By Sherri Roberts PAg Weyburn Crops Extension Specialist
Driving around the Province this year, you may see wheat fields that have random white wheat heads in them. What’s causing this phenomenon can usually be figured out through the process of elimination.
Fusarium Head Blight: If only the wheat head and not the stem below the head is white, fusarium head blight is likely the cause. Fusarium head blight hosts include wheat, barley, oat, corn, rye and wild grass species. Fusarium head blight will cause premature bleaching of one or many of the spikelets in a head. The infected spikelets are often sterile and depending on the Fusarium species causing the infection, the grain that is produced can contain high levels of toxins such as DON or deoxynivalenol that can cause health issues in livestock and humans. Grain from blighted heads is often shriveled, light-weight and chalky white or occasionally pink.
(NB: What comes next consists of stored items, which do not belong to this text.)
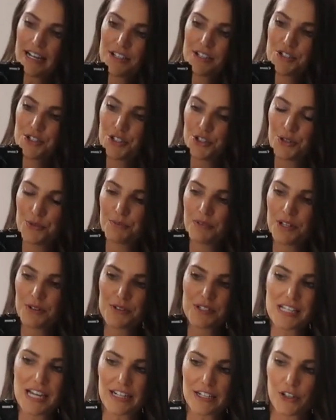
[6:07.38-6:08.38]
assumed it
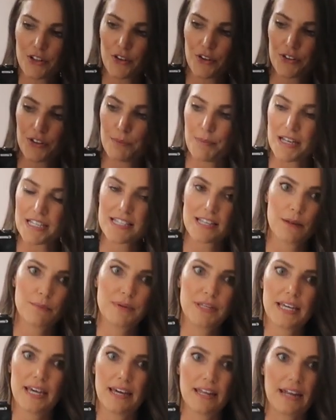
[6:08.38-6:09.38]
was not gonna look the best on
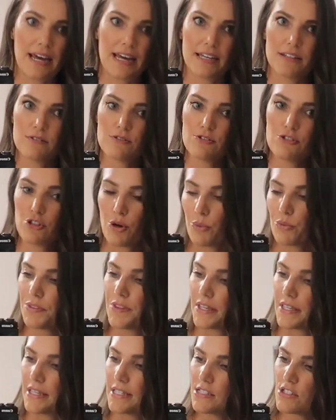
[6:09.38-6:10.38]
me and I don't
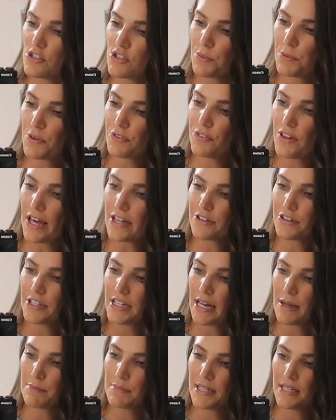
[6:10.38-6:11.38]
think it's super flattering
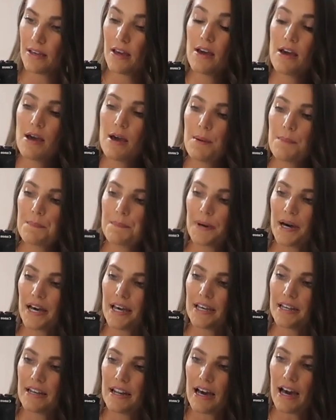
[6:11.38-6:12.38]
on me,
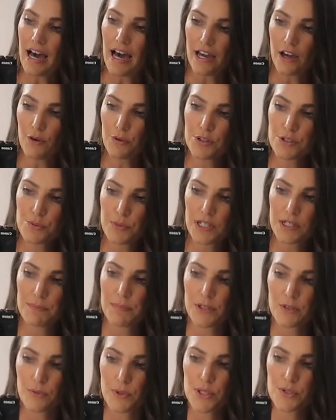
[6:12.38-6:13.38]
but I always wanna
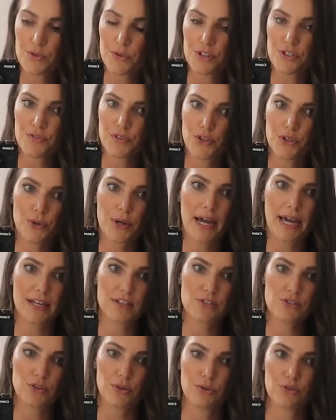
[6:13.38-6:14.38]
be a resource for you
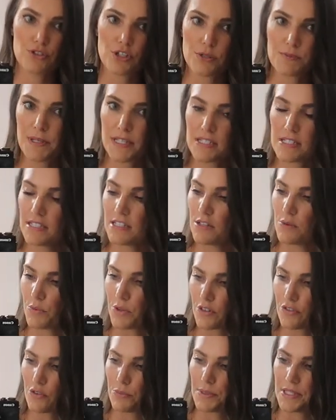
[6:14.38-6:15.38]
guys, so just because it didn't
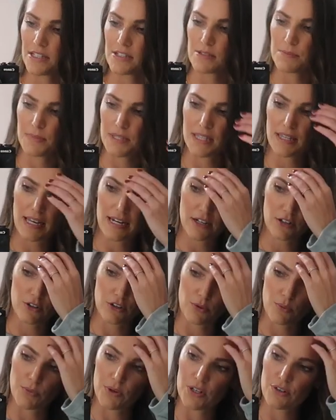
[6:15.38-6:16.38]
work for me doesn't mean that it
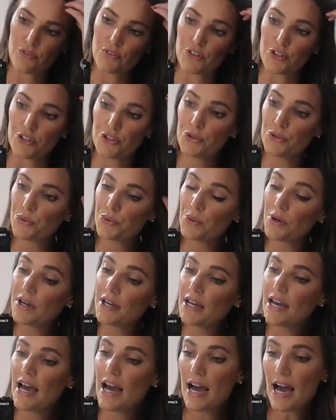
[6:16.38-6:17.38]
couldn't work for you.
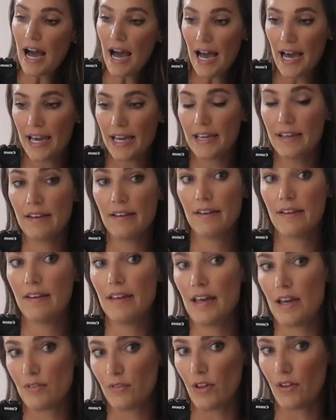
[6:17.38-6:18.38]
I
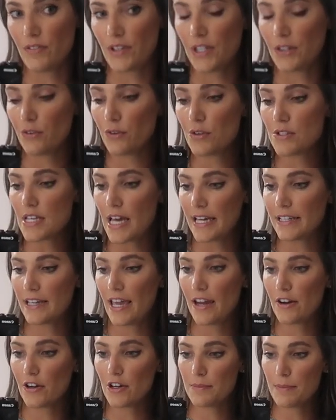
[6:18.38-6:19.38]
have love handles. I
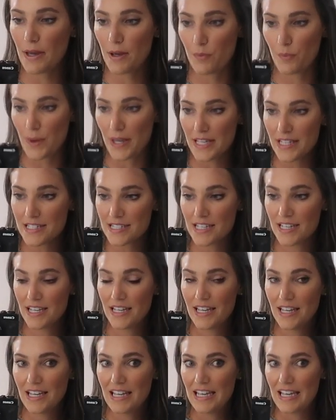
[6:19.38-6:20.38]
carry my weight
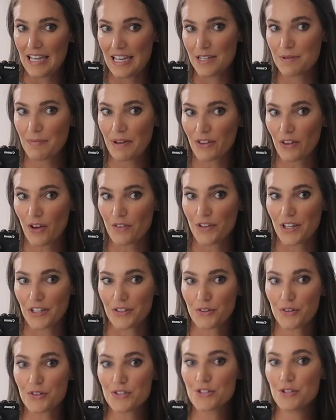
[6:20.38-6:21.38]
in my love
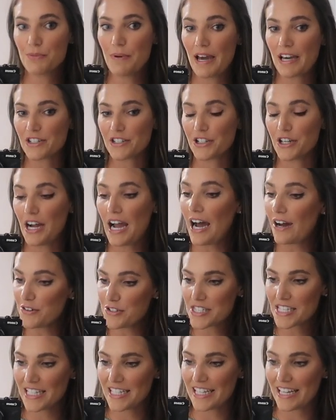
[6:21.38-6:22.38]
handles no matter how
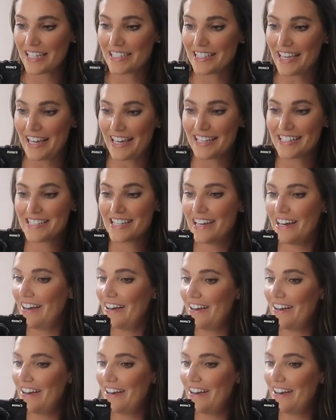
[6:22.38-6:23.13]
skinny I get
Wheat Stem Maggot: Pull on the affected wheat head; if the head comes off and the stem comes out of the leaf sheaf your cause is likely the wheat stem maggot. Use a hand lens to look at the tip of the stem, chew marks may be evident. You may also be able to see a white wiggly worm (wheat stem maggot larvae). Wheat stem maggot is found in wheat, rye, barley, oats, bluegrass, millet, timothy, and a range of other native and introduced grass species. The damage is fairly distinctive - white heads without kernels on a plant that is still green. Typically, only one to five per cent of the heads are affected and they are usually scattered randomly throughout the field. In cereal plants or grasses, wheat stem maggot larvae overwinter in the lower parts of the stems. The larvae pupate in the spring and the adults emerge in June. After mating, the female flies lay small, white eggs, one per stem, near the sheath of the flag leaf, over a period of two to three weeks. These eggs hatch into green-coloured maggots in about five days. There are no insecticides registered for wheat stem maggot or guidelines for timing an insecticide.
Root Rot Complex: If you pull on the affected head and multiple stems along with the head come off in your hand along with some roots, the probable cause is root rot. Root rot will affect the entire plant causing it to turn white.
If your plants are also exhibiting signs of stunting, reduced tillering, empty white heads and premature ripening or death, the cause may be take all (Gaeumannomyces graminis). The disease often occurs in patches and similar to root rots, plants with rotten roots pull easily from the ground. Unlike root rots, fungal growth may be visible on the lower stem of plants infected with take all and roots and culms may exhibit a shiny black appearance.
High temperatures and drought stress may also cause prematurely-whitened heads and the death of some spikelets.
Even though nothing can be done to fix the issue this year, knowing how to distinguish between these issues will assist you in making sound, economically viable decisions in your wheat management program in future years.